あれや、これや言っているうちに食事が進み、目の前のには空になった皿が並んでいる。
「さぁーて、行くわよ」
「どこに?」
「何言ってるのよ、デザートよ、デザート。わかってるわよね?」
「へいへい」
ほんと、こういう時は元気だよなぁ、と思いつつ仕方なしに後ろからついていく。
「フルーツパフェ、ひとつっ! 大盛りでねっ!」
満面の笑顔で注文する悠理。さっき食べたばっかりというのに……。別腹、ではなく別次元か。
学生証をかざし、支払を済ませる。その後、出てきたパフェを受け取り、席へ戻る。
「いっただっきまぁーす。っと」
目の前のフルーツとクリームでできた山が低くなっていくのをぼんやりと眺め、コーヒーに口をつける。
「そういえばさぁ、トヨダ記念館の開いている時間知ってる?」
「どうしたの?」
「まぁ、ちょっとね」
「昼間しか開いてないんじゃない? ってかデバイスで調べたら?」
「まぁ、知ってるかな? って思ったんだけど。
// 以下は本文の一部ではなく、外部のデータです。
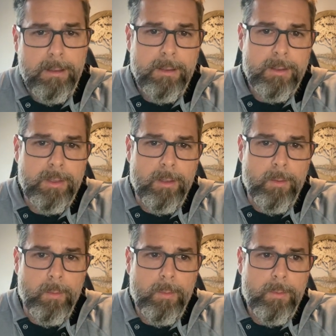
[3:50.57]

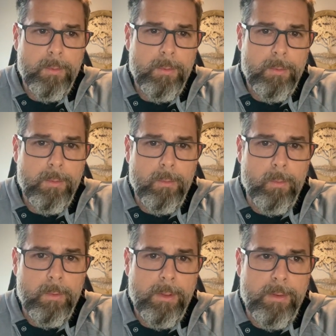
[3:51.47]
So
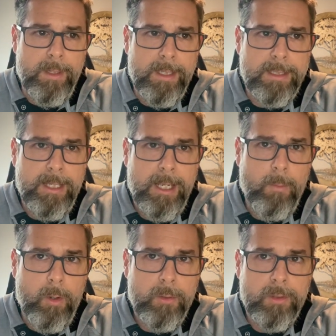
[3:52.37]
the exam
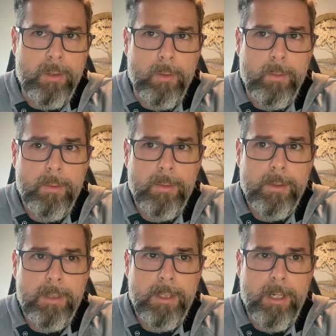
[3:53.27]
also
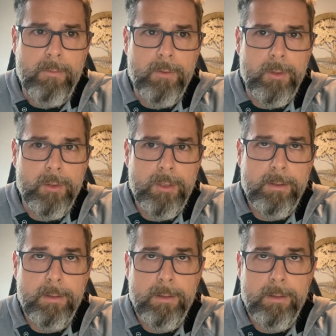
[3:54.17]
covers,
そうするわ」
携帯デバイスを取り出し、ネットからトヨダ記念館の開館時間を調べる。水曜日以外は開いているようだ。これなら次の土曜日にでも行けそうだな。
「あ、そうだ。月末の28日の夜、空いている?」
「夜? 空いているけど」
「ほらさぁ、トヨダの内定者懇親会があるんだけど。ペアで参加も可能だし、良かったら悠理ついてきてくれない?」
「えっ?! 私? そう、ぜ、ぜ、全然、大丈夫よ。それって……」
「いやさぁ、周りに誘えるのは悠理しかいなくてさぁ」
「は、はは、そ、そうよね。そ、それなら仕方ないわよね。いいわよ。ついていってあげる」
「ん? ああ、ありがとう」
既に他の内定者から誘われてたかもしれなかったけど、聞いてみるもんだな。それにしてもなんだ? 悠理、しどろもどろだぞ。
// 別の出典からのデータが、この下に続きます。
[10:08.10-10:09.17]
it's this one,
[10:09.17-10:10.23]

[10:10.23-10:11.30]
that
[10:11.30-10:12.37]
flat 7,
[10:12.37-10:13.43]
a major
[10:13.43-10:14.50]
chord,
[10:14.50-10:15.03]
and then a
「行く人が一緒にいない、優斗の為に仕方なくついて行ってあげる」
「いや、念押しして言わなくていい」
確かに、学園内で気軽に話をするのは悠理くらいしかいないのは事実だが……。
「どんな服で行けばいい?」
「うーん、一応ドレスコードがあるみたいだけど、なければ制服でいいみたいだけど」
「そっか~。どうしよっかな~」
「まぁ、決まらなければ制服で行けばいいんじゃね?」
「ま、そうだねっ。ねーねー、懇親会って食事も出るんでしょ? どんなのかしら~?」
「結局、食べ物かよっ!」
「いや~、世界有数の企業が開催するんだよ。やっぱり、期待しちゃう」
はぁ。目元が緩む悠理の顔を見ながらため息がでるな。そのうち、よだれも落ちてきそうだ。
「ま、それなりにいいのは並んでるんじゃない?」
「そ、そうよね。楽しみぃ~」
やがてフルーツパフェが空になり、食器を片付けて食堂を後にする。
食堂の壁の時計に目をやると、昼食の時間は残りわずか。そのまま、教室へ戻ることにする。
「じゃ、先に行ってて」
「あぁ」
悠理と別れ、教室へ入る。
しばらくして午後の授業が始まるチャイムが鳴り響き、また退屈な授業が始まる。
学園内でトヨダの内定懇親会に異性を誘うのは一種の告白に近い行動だという事を知るのはまだ先の話。